La cannabis potrebbe aiutare a curare il diabete? Un piccolo ma crescente gruppo di ricerche suggerisce che alcuni cannabinoidi possono essere promettenti per fare ciò. L’ultima aggiunta alla letteratura scientifica proviene dall’Istituto di chimica biomolecolare in Italia. In uno studio pubblicato sulla rivista Molecules, i ricercatori hanno scoperto che il cannabimovone (CBM), un raro cannabinoide, può sensibilizzare le cellule all’insulina. CBM si unisce quindi a CBD, THC, THCV e THCA come una strada potenzialmente promettente di ricerca per la prevenzione del diabete.
Purtroppo il diabete è una malattia molto diffusa in tutto il mondo,caratterizzata dalla presenza di troppo zucchero nel sangue. Non trattato, può portare a problemi di salute come malattie cardiache, ictus e cecità, tra gli altri. Esso si distingue i diabete di tipo 1, presente come condizione genetica sin dalla nascita, e diabete di tipo 2, che può formarsi nel tempo e che rientra nelle cosiddette malattie da stile di vita.
Poiché il diabete di tipo 2 può essere prevenuto, il primo passo nella sua gestione comporta spesso cambiamenti nella dieta e nell’esercizio fisico e, nei casi più estremi, utilizzo di trattamenti farmacologici. Questi farmaci agiscono più comunemente abbassando i livelli di zucchero, aumentando la produzione di insulina o sensibilizzando le cellule all’insulina. Sebbene efficaci nella gestione della malattia, i farmaci possono anche presentare alcuni gravi effetti collaterali.
Il cannabimovone (CBM) è un raro cannabinoide isolato per la prima volta da una varietà di canapa italiana nel 2010. Mentre il CBM è raro nella maggior parte dei ceppi della pianta, i ricercatori hanno avuto pochi problemi a sintetizzare la molecola in laboratorio. I ricercatori italiani erano interessati agli effetti insulino-sensibili al THC e al CBD e si chiedevano se esistessero altri cannabinoidi che potrebbero fare lo stesso con meno effetti collaterali.

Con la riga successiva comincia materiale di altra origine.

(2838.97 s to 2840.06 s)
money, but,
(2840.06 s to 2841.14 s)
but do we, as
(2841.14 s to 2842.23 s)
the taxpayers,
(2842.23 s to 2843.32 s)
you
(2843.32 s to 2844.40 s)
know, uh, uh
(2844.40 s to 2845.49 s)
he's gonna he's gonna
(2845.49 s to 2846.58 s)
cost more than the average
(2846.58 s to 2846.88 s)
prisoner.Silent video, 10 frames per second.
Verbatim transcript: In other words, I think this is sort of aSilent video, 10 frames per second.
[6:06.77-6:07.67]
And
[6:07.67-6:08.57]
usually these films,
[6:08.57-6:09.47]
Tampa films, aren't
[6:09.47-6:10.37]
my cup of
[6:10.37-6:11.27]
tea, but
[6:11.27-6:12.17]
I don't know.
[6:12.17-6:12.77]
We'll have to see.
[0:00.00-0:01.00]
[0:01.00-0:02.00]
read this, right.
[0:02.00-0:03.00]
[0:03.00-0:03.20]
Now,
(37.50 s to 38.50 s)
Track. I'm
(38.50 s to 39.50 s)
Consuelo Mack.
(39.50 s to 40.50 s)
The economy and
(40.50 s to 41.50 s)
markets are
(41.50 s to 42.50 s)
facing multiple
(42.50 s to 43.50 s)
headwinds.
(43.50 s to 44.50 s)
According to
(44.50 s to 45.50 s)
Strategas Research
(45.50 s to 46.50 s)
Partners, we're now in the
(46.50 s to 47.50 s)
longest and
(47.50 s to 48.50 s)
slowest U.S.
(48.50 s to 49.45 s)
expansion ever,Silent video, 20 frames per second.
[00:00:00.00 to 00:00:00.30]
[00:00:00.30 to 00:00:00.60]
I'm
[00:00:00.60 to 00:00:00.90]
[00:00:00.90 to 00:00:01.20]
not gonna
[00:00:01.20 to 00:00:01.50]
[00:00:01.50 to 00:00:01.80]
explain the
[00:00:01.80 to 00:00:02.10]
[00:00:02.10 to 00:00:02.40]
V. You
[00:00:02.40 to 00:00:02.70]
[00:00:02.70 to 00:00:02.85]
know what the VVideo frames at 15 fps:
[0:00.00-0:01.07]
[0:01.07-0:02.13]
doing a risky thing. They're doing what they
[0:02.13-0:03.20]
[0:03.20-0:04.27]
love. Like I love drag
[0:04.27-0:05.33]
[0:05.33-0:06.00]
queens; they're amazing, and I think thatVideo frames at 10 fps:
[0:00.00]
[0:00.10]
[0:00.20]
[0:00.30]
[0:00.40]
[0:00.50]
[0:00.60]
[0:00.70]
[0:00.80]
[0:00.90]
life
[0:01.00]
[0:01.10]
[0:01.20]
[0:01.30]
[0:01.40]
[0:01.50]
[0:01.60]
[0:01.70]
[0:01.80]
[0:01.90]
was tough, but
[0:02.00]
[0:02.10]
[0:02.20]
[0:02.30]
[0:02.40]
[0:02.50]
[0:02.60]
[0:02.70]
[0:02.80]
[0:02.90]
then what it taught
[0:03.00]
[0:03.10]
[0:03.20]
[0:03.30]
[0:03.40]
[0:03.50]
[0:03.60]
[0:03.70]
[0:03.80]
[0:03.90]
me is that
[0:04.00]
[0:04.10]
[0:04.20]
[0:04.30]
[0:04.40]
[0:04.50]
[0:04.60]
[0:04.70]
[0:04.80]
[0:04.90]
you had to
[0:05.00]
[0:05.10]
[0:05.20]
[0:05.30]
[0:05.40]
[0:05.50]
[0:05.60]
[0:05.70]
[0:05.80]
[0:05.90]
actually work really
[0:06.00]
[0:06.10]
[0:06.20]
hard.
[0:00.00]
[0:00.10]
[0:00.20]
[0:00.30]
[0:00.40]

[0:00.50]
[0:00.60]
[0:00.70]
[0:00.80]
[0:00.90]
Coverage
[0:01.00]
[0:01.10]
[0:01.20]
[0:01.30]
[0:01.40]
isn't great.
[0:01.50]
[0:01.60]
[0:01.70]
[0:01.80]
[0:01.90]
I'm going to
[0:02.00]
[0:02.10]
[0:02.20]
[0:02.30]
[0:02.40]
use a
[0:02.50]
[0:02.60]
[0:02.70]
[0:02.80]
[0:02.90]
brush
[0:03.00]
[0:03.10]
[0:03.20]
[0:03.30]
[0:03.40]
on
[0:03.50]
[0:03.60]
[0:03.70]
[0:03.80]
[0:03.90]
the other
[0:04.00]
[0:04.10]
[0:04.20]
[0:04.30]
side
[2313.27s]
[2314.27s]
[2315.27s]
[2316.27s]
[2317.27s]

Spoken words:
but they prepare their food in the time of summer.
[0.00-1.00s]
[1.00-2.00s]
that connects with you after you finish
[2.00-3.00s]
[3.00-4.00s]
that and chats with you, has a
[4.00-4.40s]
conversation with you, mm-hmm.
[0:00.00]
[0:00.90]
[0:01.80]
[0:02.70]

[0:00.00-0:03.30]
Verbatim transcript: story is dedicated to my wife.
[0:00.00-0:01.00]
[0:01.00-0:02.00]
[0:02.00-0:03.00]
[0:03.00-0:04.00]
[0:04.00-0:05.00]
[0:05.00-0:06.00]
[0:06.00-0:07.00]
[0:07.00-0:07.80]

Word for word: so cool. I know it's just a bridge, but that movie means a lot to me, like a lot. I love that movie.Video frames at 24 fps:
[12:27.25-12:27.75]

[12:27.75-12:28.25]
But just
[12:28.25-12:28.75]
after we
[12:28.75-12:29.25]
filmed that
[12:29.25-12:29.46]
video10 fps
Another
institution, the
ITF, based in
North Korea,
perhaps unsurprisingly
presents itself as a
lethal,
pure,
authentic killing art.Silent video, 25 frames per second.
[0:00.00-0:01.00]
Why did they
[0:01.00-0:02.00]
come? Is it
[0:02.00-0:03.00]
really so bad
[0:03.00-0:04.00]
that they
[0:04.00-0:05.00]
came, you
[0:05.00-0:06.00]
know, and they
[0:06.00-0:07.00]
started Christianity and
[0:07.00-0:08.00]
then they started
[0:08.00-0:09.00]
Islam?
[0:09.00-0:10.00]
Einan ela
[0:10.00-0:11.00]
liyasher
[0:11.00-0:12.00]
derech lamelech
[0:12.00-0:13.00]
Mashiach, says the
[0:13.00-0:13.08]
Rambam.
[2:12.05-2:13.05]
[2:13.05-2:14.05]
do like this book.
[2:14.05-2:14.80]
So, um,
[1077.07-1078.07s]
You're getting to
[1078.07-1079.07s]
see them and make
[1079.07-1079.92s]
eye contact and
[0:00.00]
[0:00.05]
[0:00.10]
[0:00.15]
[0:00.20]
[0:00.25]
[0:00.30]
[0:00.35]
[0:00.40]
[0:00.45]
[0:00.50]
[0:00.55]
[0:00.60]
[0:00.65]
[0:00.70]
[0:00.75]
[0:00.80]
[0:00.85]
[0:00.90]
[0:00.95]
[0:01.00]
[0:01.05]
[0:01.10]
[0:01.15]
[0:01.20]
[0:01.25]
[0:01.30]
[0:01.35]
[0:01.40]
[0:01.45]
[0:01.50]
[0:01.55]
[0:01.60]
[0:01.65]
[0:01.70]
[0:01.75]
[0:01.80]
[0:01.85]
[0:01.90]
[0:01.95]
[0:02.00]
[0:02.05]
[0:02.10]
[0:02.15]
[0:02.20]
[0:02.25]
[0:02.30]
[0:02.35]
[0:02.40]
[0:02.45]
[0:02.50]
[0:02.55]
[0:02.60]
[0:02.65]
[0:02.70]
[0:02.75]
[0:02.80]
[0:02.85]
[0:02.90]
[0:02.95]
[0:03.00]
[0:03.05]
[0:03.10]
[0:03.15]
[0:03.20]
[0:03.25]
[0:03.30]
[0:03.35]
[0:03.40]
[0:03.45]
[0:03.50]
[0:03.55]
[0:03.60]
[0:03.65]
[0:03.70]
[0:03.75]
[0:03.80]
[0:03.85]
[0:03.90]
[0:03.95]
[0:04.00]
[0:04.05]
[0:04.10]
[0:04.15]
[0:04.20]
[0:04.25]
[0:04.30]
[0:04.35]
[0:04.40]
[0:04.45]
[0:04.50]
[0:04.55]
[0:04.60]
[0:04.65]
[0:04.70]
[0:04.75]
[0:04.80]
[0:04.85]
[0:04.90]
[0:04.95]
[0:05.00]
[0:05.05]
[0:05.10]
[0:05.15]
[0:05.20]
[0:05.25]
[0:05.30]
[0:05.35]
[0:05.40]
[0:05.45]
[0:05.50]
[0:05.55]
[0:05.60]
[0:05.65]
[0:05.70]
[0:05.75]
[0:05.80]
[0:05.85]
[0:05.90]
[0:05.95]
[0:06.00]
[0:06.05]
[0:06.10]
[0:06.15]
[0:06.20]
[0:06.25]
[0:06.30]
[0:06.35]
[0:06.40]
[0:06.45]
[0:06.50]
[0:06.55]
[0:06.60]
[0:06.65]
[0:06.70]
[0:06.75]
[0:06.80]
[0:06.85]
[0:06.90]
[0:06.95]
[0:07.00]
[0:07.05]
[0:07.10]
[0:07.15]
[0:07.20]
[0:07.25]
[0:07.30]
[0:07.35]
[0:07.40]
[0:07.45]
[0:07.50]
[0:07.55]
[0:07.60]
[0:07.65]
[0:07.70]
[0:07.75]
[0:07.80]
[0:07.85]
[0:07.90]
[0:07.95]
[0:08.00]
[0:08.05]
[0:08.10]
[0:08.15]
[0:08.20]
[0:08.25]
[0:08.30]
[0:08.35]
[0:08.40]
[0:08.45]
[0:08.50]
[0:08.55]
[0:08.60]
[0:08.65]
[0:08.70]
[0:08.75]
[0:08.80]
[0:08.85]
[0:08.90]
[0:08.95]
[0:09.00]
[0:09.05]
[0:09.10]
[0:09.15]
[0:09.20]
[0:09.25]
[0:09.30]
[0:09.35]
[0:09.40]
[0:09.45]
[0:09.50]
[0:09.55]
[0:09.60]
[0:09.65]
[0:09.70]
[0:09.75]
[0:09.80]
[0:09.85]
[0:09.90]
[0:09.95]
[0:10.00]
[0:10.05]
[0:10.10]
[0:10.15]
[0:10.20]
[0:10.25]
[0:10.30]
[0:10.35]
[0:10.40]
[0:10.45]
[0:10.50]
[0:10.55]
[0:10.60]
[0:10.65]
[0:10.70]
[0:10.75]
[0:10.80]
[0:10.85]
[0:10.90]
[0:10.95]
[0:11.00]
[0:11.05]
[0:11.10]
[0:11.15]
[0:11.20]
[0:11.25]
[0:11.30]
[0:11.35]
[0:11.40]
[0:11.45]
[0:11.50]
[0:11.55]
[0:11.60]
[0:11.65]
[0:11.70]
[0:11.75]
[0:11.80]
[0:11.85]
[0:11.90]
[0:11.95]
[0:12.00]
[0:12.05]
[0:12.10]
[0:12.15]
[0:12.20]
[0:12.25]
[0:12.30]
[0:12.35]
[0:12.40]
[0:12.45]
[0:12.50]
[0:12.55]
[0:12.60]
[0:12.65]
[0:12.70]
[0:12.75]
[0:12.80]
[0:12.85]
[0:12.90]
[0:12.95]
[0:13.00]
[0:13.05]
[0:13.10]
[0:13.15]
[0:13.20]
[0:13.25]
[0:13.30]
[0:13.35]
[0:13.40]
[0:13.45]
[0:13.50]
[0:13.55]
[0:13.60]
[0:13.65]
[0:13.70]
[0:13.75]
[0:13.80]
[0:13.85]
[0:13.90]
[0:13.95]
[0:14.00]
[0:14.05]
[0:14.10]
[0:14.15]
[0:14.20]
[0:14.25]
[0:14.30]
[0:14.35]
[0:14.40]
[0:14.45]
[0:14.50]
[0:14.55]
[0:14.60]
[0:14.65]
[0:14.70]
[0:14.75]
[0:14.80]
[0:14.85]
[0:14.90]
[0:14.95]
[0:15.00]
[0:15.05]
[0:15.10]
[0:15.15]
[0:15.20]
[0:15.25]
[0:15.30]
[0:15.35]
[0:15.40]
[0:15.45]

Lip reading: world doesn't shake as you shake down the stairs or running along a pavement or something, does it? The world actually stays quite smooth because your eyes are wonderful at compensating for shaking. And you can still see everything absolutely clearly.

Usando la modellazione al computer, hanno cercato nel loro database di cannabinoidi, ed eccolo lì: il CBM si adattava al modello. Il team italiano ha valutato quanto fosse tossica la CBM esponendo un gruppo di cellule renali in vitro a varie concentrazioni del composto. Le cellule hanno funzionato bene a tutti i livelli di concentrazione, il che significa che questa sostanza ha superato il suo primo test nel suo cammino verso il potenziale trattamento terapeutico contro il diabete di tipo 2.